Stored data entries
+ + +

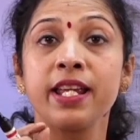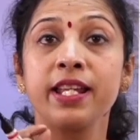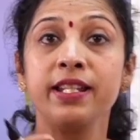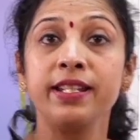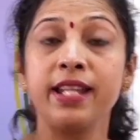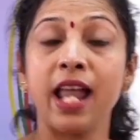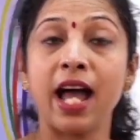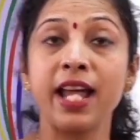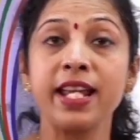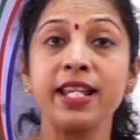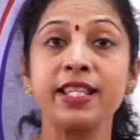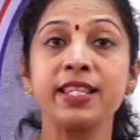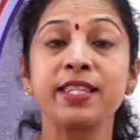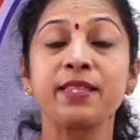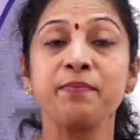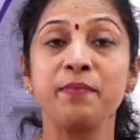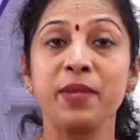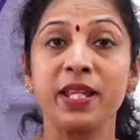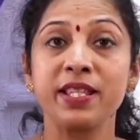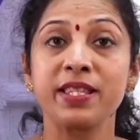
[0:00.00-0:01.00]
lines
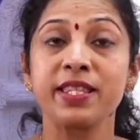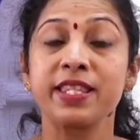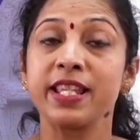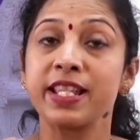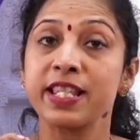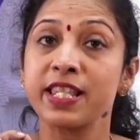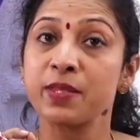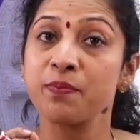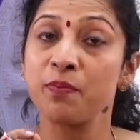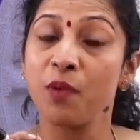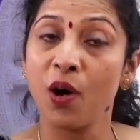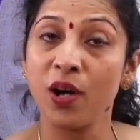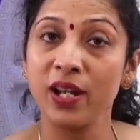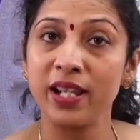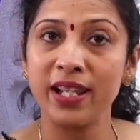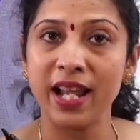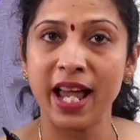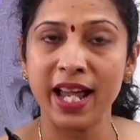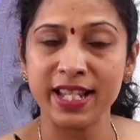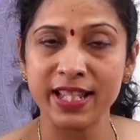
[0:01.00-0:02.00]
means 6 small
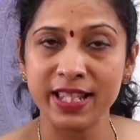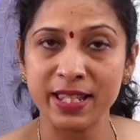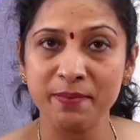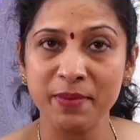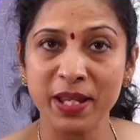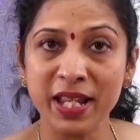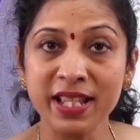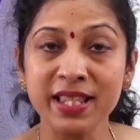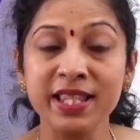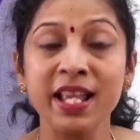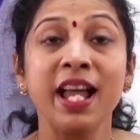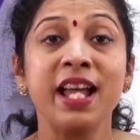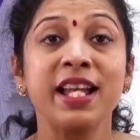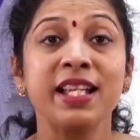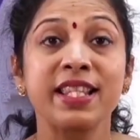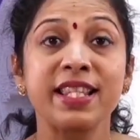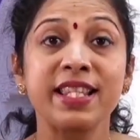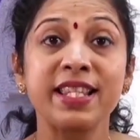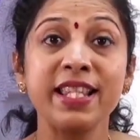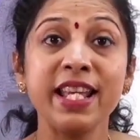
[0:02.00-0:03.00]
lines means
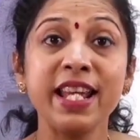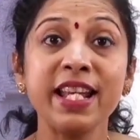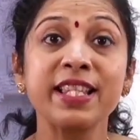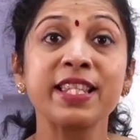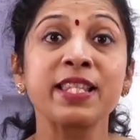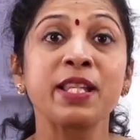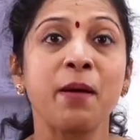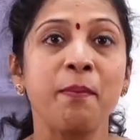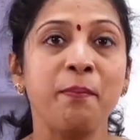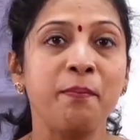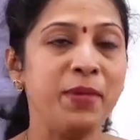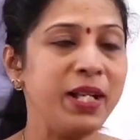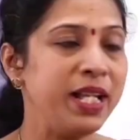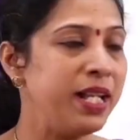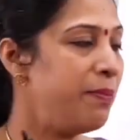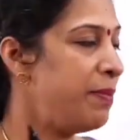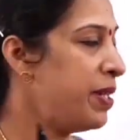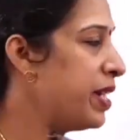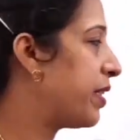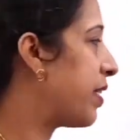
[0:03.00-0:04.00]
6
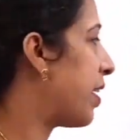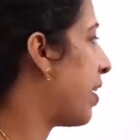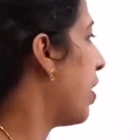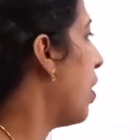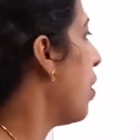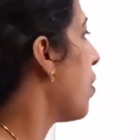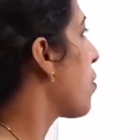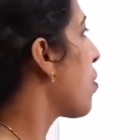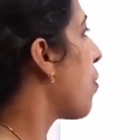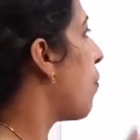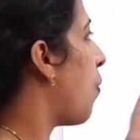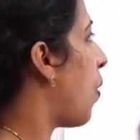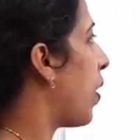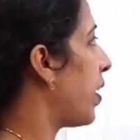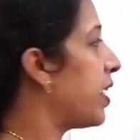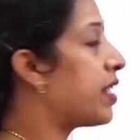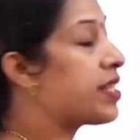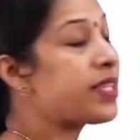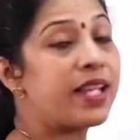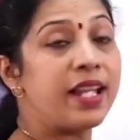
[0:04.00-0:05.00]
millimeter. So
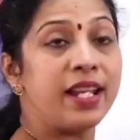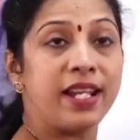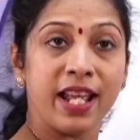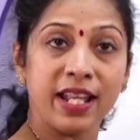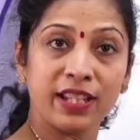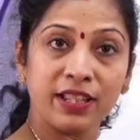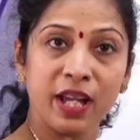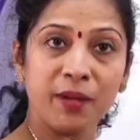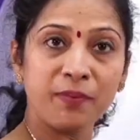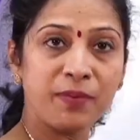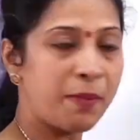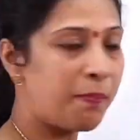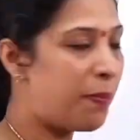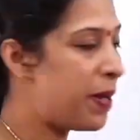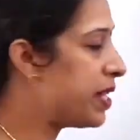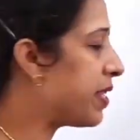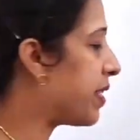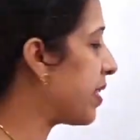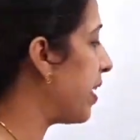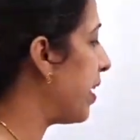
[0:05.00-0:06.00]
what is the length of the
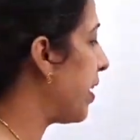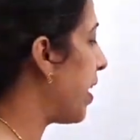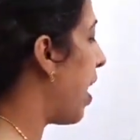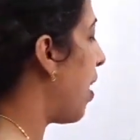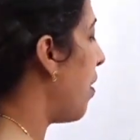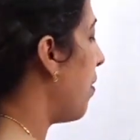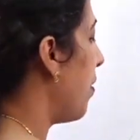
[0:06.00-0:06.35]
pencil now?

+ + +

### About this task
Each line above has to be returned exactly. Drop the pictures.

### Task result
[0:00.00-0:01.00]
lines
[0:01.00-0:02.00]
means 6 small
[0:02.00-0:03.00]
lines means
[0:03.00-0:04.00]
6
[0:04.00-0:05.00]
millimeter. So
[0:05.00-0:06.00]
what is the length of the
[0:06.00-0:06.35]
pencil now?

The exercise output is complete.